Humans have 24 linkage groups. We have two chromosomes, the X and the Y which are the sex determining chromosomes and are therefore called the sex chromosomes. However, the X and Y chromosomes have genes for traits other than sex. The genes on the X form one linkage group and the genes on the Y form another linkage group. The other 22 pairs of chromosomes are called autosomes. The genes on chromosome one form one linkage group, the genes on chromosome two form another linkage group, etc. So there are 22 autosome linkage groups plus the X and Y linkage groups to give you a total of 24 linkage groups.
There are some common misconceptions about genetic that should be corrected. Genetic does not mean unchangeable. For example, hair color is genetic but one can dye ones hair. Also, children born with inborn errors of metabolism can be put on special diets to correct the genetic disorder. The genotype cannot be changed but the phenotype may be changed.

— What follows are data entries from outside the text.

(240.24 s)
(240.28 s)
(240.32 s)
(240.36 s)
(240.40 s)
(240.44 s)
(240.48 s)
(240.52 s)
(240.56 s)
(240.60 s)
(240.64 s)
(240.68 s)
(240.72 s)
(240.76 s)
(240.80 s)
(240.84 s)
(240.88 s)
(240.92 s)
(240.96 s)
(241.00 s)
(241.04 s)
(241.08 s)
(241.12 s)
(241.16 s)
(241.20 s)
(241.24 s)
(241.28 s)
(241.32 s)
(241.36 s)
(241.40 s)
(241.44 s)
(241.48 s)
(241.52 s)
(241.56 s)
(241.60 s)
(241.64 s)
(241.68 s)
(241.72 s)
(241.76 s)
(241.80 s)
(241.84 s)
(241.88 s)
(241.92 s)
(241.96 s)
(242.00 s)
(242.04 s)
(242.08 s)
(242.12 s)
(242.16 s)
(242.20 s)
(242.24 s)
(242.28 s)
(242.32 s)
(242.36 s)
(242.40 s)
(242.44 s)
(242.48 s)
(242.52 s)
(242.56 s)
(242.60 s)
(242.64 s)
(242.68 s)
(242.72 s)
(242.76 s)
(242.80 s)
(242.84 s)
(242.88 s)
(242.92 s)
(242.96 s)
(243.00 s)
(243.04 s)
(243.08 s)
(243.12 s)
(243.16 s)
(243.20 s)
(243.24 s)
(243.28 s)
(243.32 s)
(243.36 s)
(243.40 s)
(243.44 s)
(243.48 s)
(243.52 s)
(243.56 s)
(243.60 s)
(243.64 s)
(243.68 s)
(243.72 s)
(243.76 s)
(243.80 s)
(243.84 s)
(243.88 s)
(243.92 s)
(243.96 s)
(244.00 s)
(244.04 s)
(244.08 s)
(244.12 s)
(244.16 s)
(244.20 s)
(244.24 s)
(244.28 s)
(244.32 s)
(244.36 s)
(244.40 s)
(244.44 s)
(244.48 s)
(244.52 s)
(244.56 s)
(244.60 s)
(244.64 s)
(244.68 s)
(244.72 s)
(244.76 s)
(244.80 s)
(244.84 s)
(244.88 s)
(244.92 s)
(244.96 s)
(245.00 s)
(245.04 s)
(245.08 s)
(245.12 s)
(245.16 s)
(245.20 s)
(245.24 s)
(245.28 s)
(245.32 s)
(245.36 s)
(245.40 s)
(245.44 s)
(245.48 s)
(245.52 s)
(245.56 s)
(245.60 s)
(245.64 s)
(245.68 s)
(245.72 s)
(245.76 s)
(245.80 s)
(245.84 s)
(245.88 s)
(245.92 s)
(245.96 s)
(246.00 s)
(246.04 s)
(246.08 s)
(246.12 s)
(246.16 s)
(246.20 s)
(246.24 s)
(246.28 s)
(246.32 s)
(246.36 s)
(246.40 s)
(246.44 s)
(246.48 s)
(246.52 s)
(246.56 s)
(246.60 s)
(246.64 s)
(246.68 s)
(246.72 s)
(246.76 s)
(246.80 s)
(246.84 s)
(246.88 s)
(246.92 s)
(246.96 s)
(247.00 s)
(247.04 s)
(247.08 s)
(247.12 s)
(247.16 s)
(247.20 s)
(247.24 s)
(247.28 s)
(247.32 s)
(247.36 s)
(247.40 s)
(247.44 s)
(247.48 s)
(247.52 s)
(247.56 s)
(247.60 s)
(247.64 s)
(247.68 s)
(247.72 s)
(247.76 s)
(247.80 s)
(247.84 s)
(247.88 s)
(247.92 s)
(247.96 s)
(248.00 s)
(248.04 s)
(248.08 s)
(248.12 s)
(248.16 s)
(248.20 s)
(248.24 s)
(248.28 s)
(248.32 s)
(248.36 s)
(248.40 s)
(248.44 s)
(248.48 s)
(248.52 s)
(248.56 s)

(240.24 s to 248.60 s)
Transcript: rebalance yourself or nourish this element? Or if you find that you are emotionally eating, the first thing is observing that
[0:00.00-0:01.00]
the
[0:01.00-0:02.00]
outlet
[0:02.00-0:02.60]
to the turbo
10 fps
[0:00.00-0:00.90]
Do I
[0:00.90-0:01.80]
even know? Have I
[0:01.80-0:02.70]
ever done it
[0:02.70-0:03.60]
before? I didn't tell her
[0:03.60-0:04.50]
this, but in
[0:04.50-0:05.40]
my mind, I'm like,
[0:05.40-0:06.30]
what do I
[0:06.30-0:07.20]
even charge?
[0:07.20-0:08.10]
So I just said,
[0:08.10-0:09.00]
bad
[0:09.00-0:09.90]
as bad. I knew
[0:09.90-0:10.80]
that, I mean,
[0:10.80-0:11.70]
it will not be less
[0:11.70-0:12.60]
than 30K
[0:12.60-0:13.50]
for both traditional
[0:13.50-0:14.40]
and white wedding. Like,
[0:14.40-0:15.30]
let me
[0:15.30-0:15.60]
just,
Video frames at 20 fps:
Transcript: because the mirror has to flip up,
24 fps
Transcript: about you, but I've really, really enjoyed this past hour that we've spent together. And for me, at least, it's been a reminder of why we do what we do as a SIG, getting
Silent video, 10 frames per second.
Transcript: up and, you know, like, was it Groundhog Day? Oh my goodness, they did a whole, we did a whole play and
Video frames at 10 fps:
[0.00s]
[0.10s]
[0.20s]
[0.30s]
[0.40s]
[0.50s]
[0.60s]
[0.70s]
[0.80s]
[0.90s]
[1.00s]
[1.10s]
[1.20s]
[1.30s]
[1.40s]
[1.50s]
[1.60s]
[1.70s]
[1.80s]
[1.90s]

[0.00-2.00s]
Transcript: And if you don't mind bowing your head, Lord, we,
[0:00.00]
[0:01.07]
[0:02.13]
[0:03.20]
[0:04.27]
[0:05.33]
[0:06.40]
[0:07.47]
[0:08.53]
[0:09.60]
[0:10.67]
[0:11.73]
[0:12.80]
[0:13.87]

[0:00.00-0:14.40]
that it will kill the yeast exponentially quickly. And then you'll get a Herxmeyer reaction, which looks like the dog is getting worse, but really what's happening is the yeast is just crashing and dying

The term, congenital, refers to conditions with which one is born. Some congenital defects are genetic and some are not. Some congenital disorders can be due to teratogens (environmental agents which cause the embryo to develop incorrectly). Also there are genetic conditions such as Huntington disease (which causes dementia and involuntary movements) which has an onset later in life, usually in the forties or fifties. This condition is not congenital but it is genetic. Therefore, not all congenital disorders are genetic and not all genetic disorders are congenital.
Some people confuse dominant traits with prevalent. Dominant refers to a pattern of inheritance of a trait and not the proportion of people with the trait. Also, people with dominant traits do not pass the trait onto all of their children. They are usually heterozygous and only 50% of their children would be expected to be affected. Sometimes people who inherit the gene for a dominant trait may not express it. This is known as incomplete penetrance. Polydactyly (extra fingers and/or toes) is an autosomal dominant trait. Only 50% of the children of a person with polydactyly would be expected to be affected. However, some people inherit the gene but never express it phenotypically. They may pass the gene to a child who does express the polydactyly phenotype.
Only sex-linked or X-linked recessive traits "skip generations." That is because genes on the X chromosome are expressed in the male but usually not in the female since she has another X which will usually have the normal allele. X-linked traits are passed by the mother to 50% of her sons. 50% of her daughters will be carriers who can also pass the gene to their sons.
Traits can be genetic without having a simple all or none effect. Eye and hair color and height are examples of genetic traits which involve many pairs of genes. These traits are called multifactorial to describe the fact that several gene pairs are involved along with environmental influences in their expression.